We made three cardinal observations. First, for detection of precancerous lesions, there exists substantial intra-rater and inter-rater variation in the histopathological evaluation. Our results suggest that histopathology may be useful as a diagnostic test in demonstrably high degree of dysplasia or frank neoplasia but its value as a reference standard for diagnosis of low-risk precancerous lesions is questionable. Consequently, the use of histopathology as a reference standard against light-based assistance for diagnosis of high-risk lesions may lead to biased estimates of the diagnostic performance of these measures.
Second, we observed widely differing estimates of the sensitivity and specificity of the studied diagnostic protocols. However, caution needs to be exercised when reading and interpreting the results of latent class modeling [24
]. A substantially different estimate of sensitivity (or specificity) for a test from that for the other tests can result from two scenarios: a) if the test is diagnostically inferior as compared to the rest; and b) if the test is using different criteria for classification of the disease state. In our case, the results do not necessarily imply that TBLU and CHTB are diagnostically superior to histopathology - rather it is possible that these tests use totally different criteria that do not compare with those used by histopathology. Nevertheless, our results clearly demonstrate (Table ) that one of the main reasons for the controversial estimates of the diagnostic performance of light-based aids may be the classification method employed for the reference standard.
Third, a comparison of the diagnostic performance of TBLU and CHTB consistently indicated that use of CHEM may be somewhat redundant. From a primary health care perspective this finding is important since it will reduce the cost of diagnostic evaluation considerably by restricting the use of the more expensive component. Indeed the estimates of sensitivity and specificity of TBLU observed in this study are comparable with or better than those of other more expensive protocols like autofluorescence [28
], photodynamic diagnosis [30
], and chemiluminescence [31
]. Our results are in agreement with the findings of Epstein et al which show that toluidine blue retention test holds promise as a screening tool for high-risk oral precancerous lesions since it can reduce a large number of unnecessary biopsies [32
]. Concurring with other studies [33
], our results encourage consideration of TBLU as a viable and feasible screening method in high-prevalence and low-resource scenarios like India.

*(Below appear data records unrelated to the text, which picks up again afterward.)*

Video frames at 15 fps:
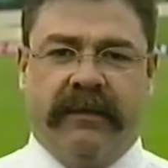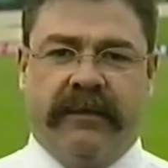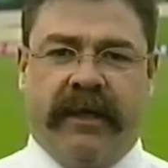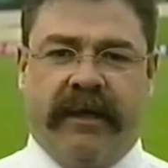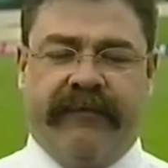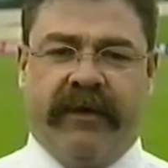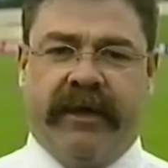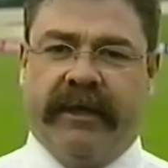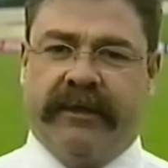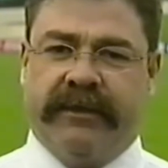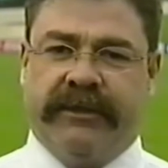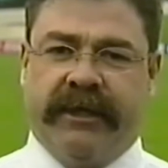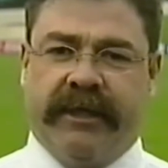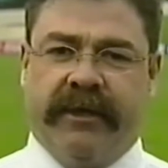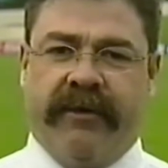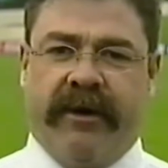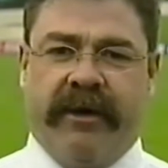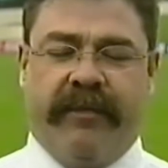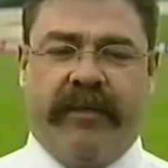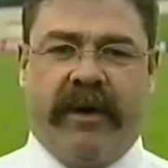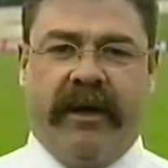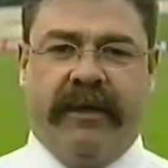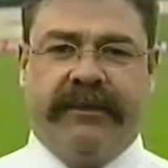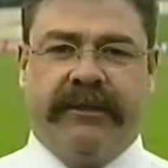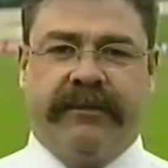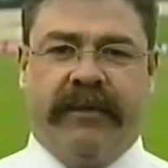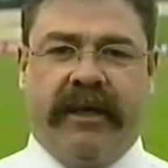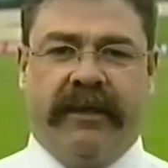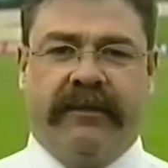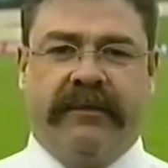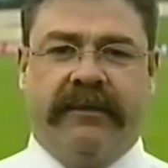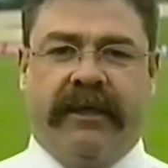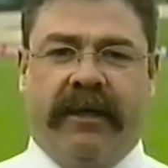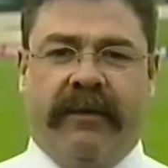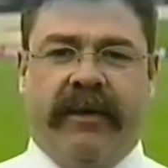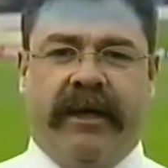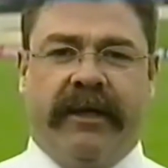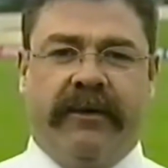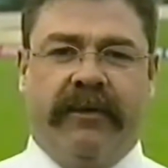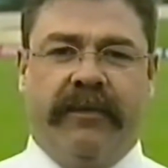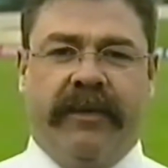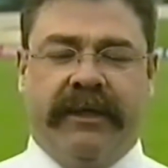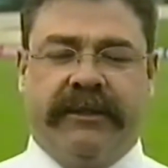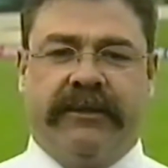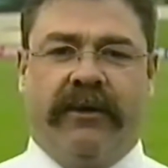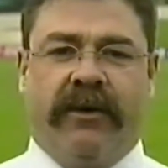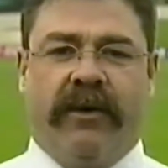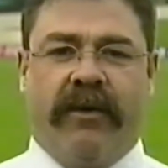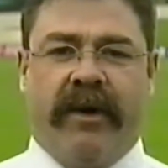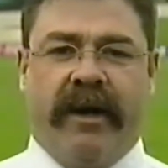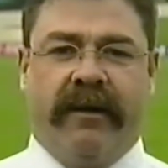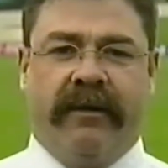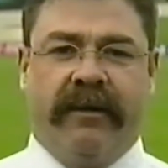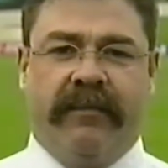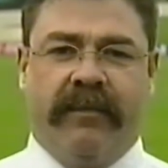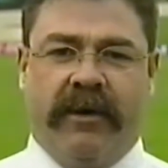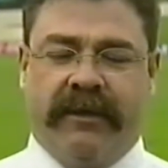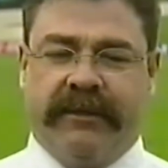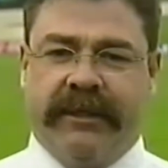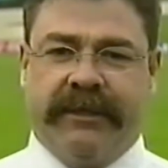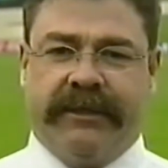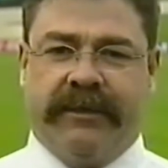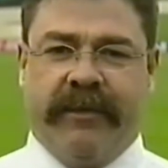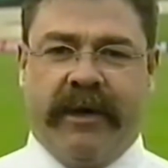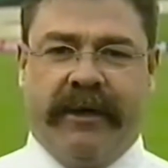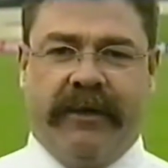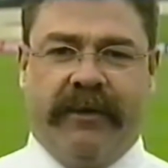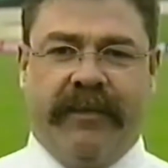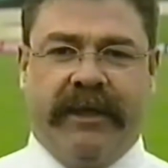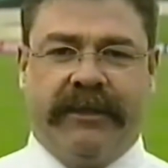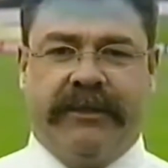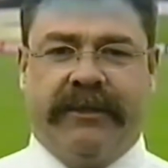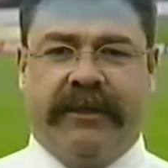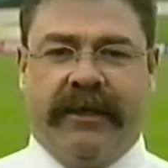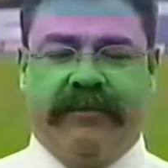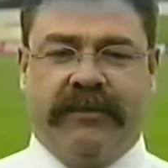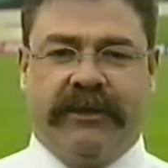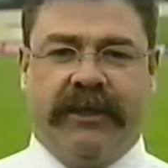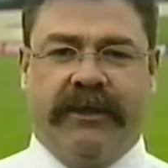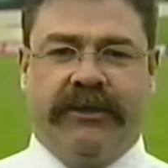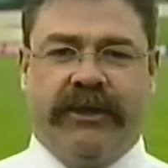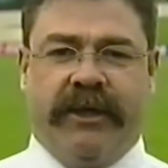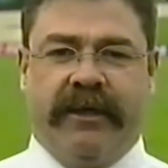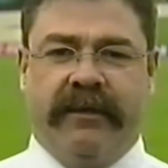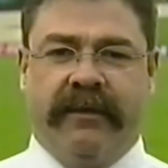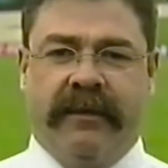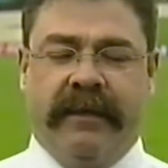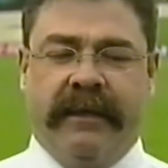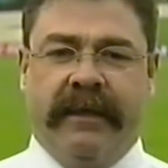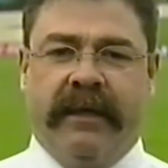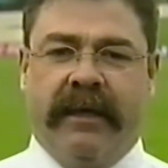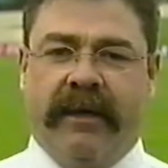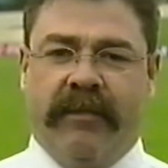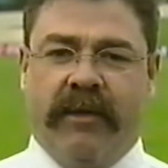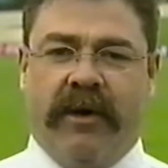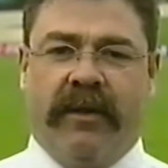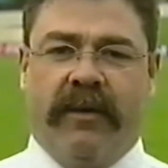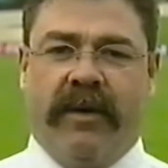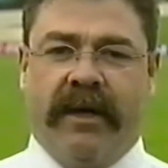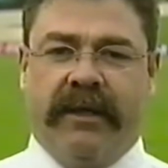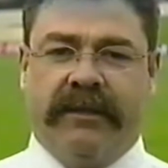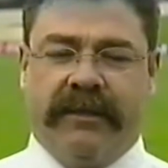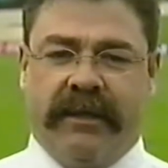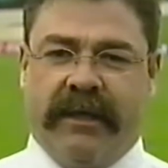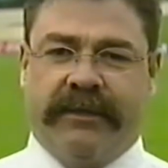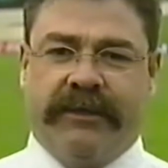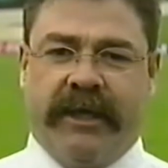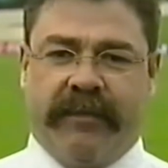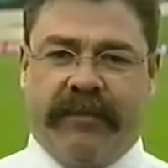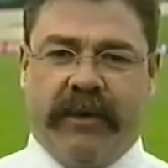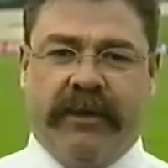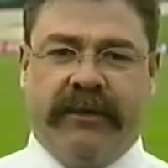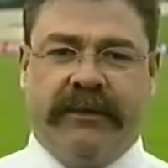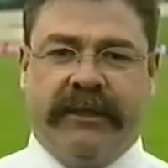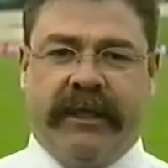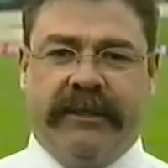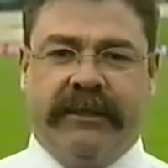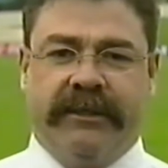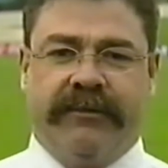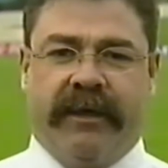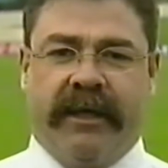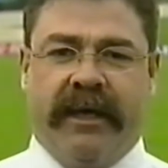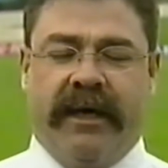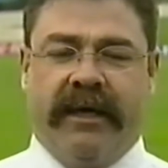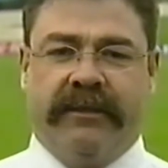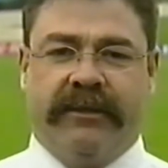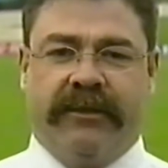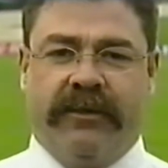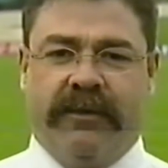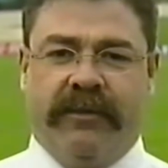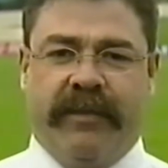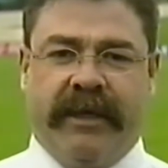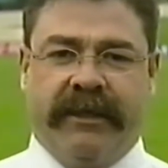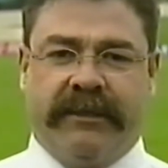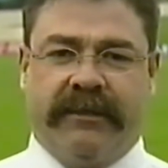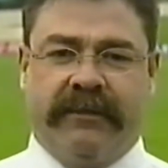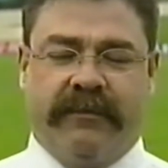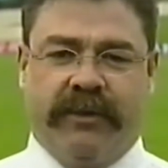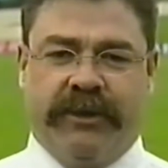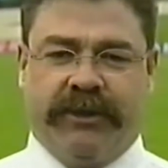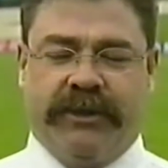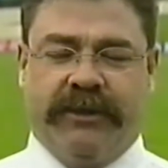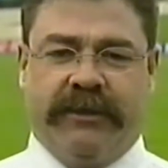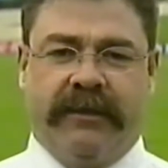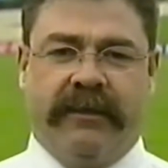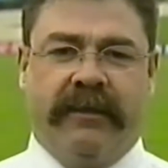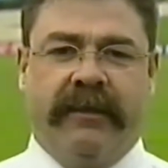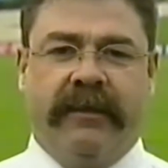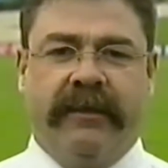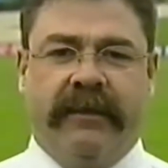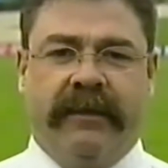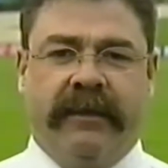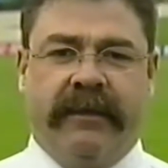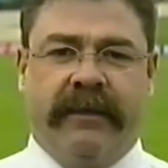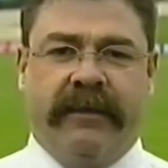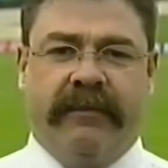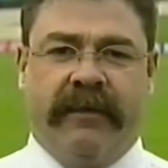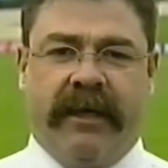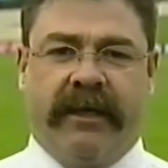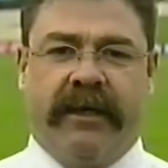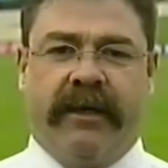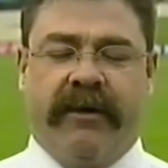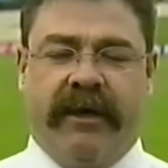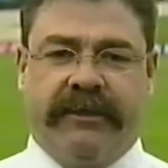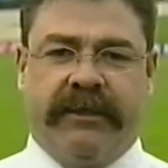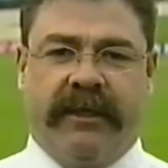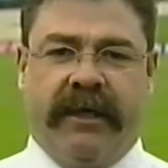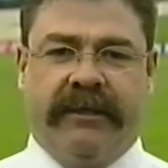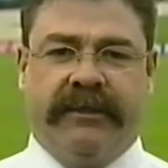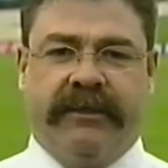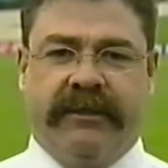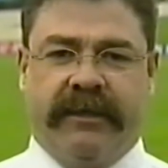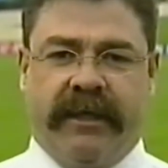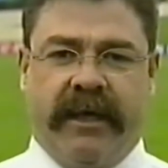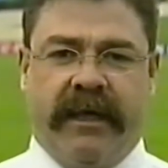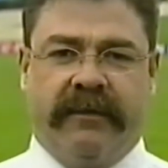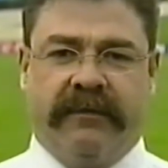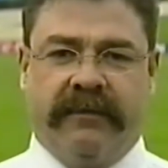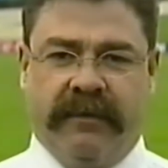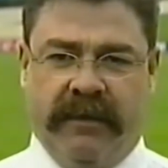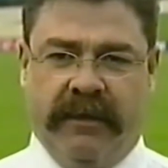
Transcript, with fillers: Don't forget to sing your own praises, mate, and tell them how you were best on ground in my testimonial match at the MCG. And by the way, young Jack Bean sends his regards and all the best wishes. Mate, congratulations again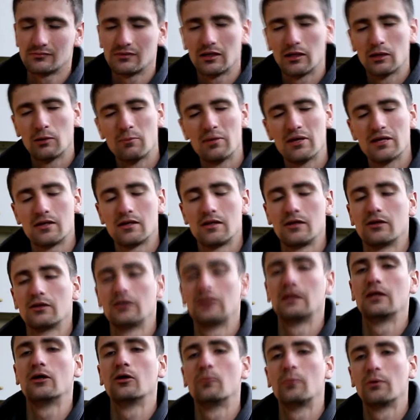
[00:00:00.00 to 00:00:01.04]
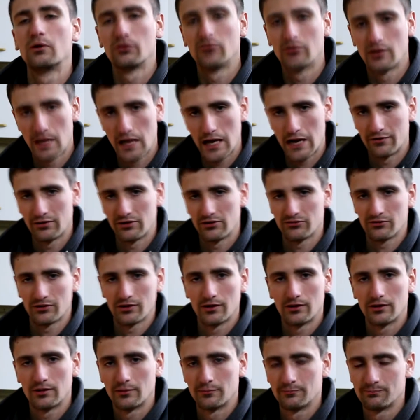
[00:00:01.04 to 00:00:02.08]
admittedly a little bit on the hairy
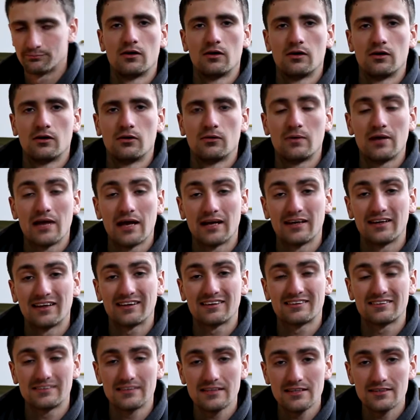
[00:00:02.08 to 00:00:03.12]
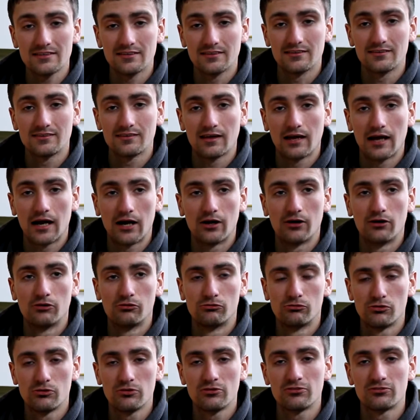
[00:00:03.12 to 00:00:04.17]
side. We had exceeded our
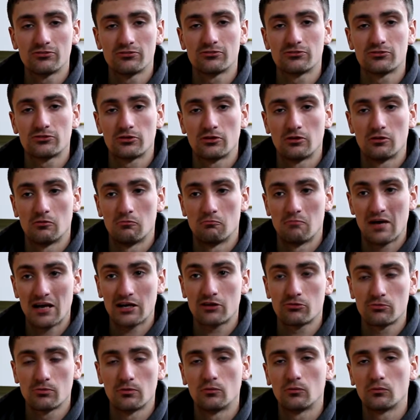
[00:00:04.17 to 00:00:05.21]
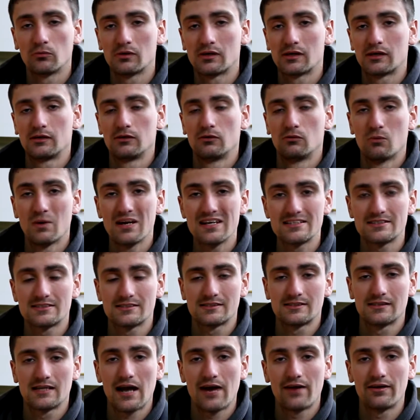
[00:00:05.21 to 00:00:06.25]
roof's maximum weight
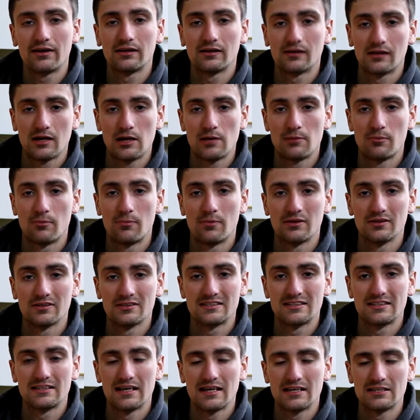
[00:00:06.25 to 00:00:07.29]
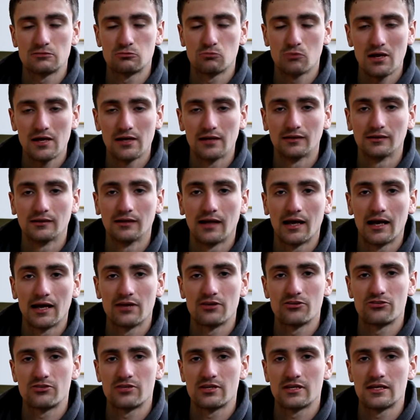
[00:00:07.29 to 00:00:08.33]
carrying capability as well
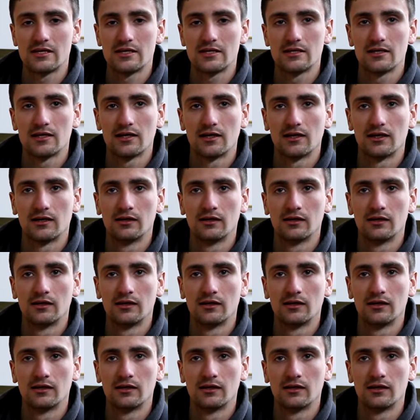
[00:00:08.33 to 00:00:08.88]
as the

There are important limitations of this study. First, as with the Mehrotra et al [3
] study, our study recruited patients with a suspicion of a precancerous lesion for the reasons of feasibility as observed elsewhere [35
]. However, the protocol did preclude visually negative patients that could have been later detected by at least one of the diagnostic methods. Our estimates of high sensitivity may also partially reflect this spectrum bias thereby limiting a ready generalization of the results. Second, the study sample had an a priori
high likelihood of a precancerous lesion. Therefore our study design does not permit a full evaluation of the screening performance of these tests but rather considers them in the more practical scenario of a tertiary care setting as a diagnostic aid.
In summary, our findings support those of Mehrotra et al [3
] and demonstrate that improvements are needed for histopathological evaluation of precancerous lesions - especially, low risk lesions. Our findings also suggest that toluidine blue retention may be considered as a diagnostic strategy for oral cancers in countries like India. More robust and larger studies are required to assertively and definitively answer questions related to the screening use of these tools in high prevalence settings.